Megalo Papingo is perhaps the most captivating of the Zagorohoria. Situated at the end of a 12 km long mountain road, with a series of impossibly sharp turns (at least for buses!), it enjoys a dramatic with great views of the rocks of Mount Gamilla. Instead of having been spoilt by tourism, this village has been revived by it. While a few decades ago there were no more than a couple of kafenions, you now find several nice little cafés and places to eat, and the atmosphere, while still quiet and laid-back, has become just pleasantly lively.

 

Situated on a plateau at an altitude of nearly 1000 m, Ano Pedina has more of a rural ambience. This village is not the most typical of the Zagorohoria, but it is unquestionably pretty with its distinctive 18th and 19th century houses made of natural stone and slate roofs. Just outside the village you can visit the monastery of Evagelistria (built in 1786) and the monastery of Agia Paraskevi (dating from 1750).

 

The village of Dilofo is only about ten kilometres from Ano Pedina, but it is a again a different proposition. It lies hidden amongst the trees on the mountainside, and houses are tightly clustered together.
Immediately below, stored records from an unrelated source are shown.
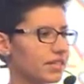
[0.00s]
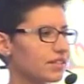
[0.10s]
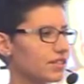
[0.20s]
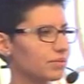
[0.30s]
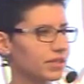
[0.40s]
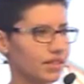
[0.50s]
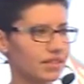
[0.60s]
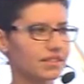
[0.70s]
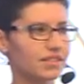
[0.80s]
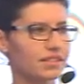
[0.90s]

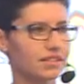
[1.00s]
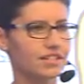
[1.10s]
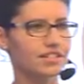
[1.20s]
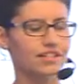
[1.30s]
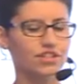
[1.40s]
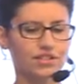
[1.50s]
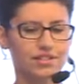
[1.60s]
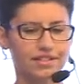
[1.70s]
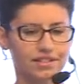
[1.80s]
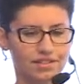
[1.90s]
groups
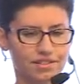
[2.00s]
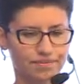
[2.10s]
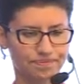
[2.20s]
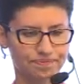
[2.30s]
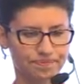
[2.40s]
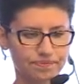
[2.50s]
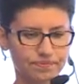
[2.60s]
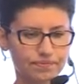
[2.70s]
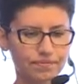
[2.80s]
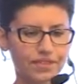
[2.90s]
that
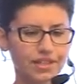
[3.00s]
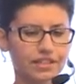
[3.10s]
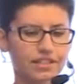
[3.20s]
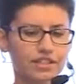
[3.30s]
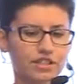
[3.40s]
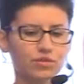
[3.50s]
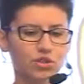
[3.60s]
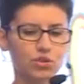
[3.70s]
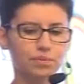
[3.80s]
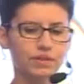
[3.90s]
have their
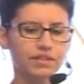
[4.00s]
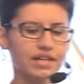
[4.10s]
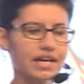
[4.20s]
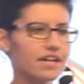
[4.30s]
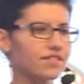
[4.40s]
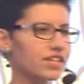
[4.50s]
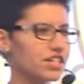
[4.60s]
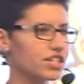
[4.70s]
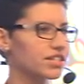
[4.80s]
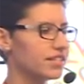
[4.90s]
moderators,
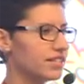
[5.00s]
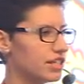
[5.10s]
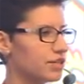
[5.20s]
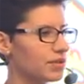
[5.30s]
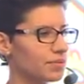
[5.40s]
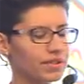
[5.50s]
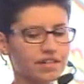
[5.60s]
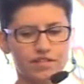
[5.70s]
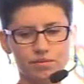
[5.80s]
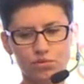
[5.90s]
and
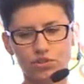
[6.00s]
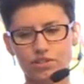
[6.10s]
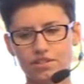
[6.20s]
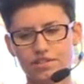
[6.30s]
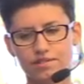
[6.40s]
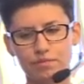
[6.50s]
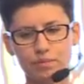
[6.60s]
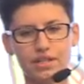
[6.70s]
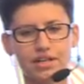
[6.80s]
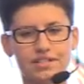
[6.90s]
in order
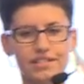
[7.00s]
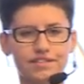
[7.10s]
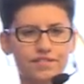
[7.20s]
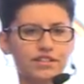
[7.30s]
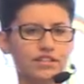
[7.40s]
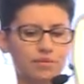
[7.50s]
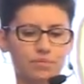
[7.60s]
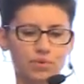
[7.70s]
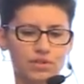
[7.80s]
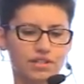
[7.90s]
for our
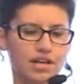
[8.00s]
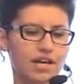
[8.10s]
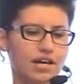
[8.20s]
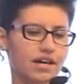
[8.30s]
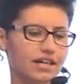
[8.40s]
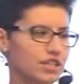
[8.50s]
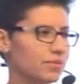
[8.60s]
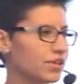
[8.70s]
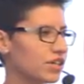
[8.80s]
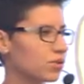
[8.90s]
system
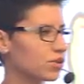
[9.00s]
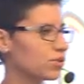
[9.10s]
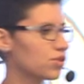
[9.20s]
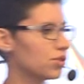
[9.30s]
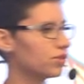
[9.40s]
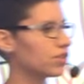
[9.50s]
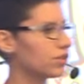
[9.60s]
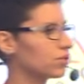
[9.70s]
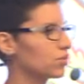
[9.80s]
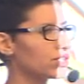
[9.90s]
to publish
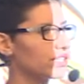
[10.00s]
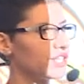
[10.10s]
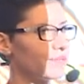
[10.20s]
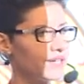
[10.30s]
an answer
As much as a cliché this may sound, in Dilofo you really get the sense that time has long stood still. If you arrive by car you will have to leave it on a small parking at the entrance of the village, and continue on foot over uneven stone paths, past the large school building (dating from 1860) to the village with just a little kafenion. Most of the year you have the whole village practically to yourself – except if it is a long weekend, when understandably there are a few more people around.

 

Other villages I recommend you go and see include, Kipi, Kapesovo, Elati and Koukouli, but this list is by no means exclusive! Monodendri is very beautiful as well, but on weekends it can get busy.

 

The Zahorohoria are actually connected by a network of beautiful cobbled paths and centuries-old arched stone bridges, so if you have the time (and energy), do some of the exploring on foot. Take a good pair of walking shoes with you anyway, because even the laziest person will be tempted to go for a walk or two. The area is great for walking, anything from a short stroll so see some of the arched bridges (there are many near Kipi), to serious hikes. The Vikos Gorge is a must – if you want to do the entire traverse (between Vikos and Monodendri) you should count a full day and arrange for pick-up transport. If you are not an experienced hiker, consider going with a local guide. Another serious, and beautiful, hike is to the Dragon Lakes (Drakolimni) on Mount Gamila – the fastest way (four hours or so) to get there is from Mikro Papingo.

 

If you are in for some adventure sports, the area offers plenty of opportunities as well; several companies organise outdoor activities such as rafting, kayaking, caving, rock climbing. If you’re more interested in history and culture, you can explore monasteries, pop into frescoed chapels and visit small museums. If you’re into food and cooking, you could go fishing, collect mushrooms (if you know what you’re doing, please!), and take a course in traditional cooking at Guesthouse Porfyron in Ano Pedina. And finally, if a swim in the rock pools near Papingo is not enough for you and you’re longing for some time on the beach as well, consider a combined holiday – spend a week in the mountains of Zagori, and another week on Corfu or Lefkada.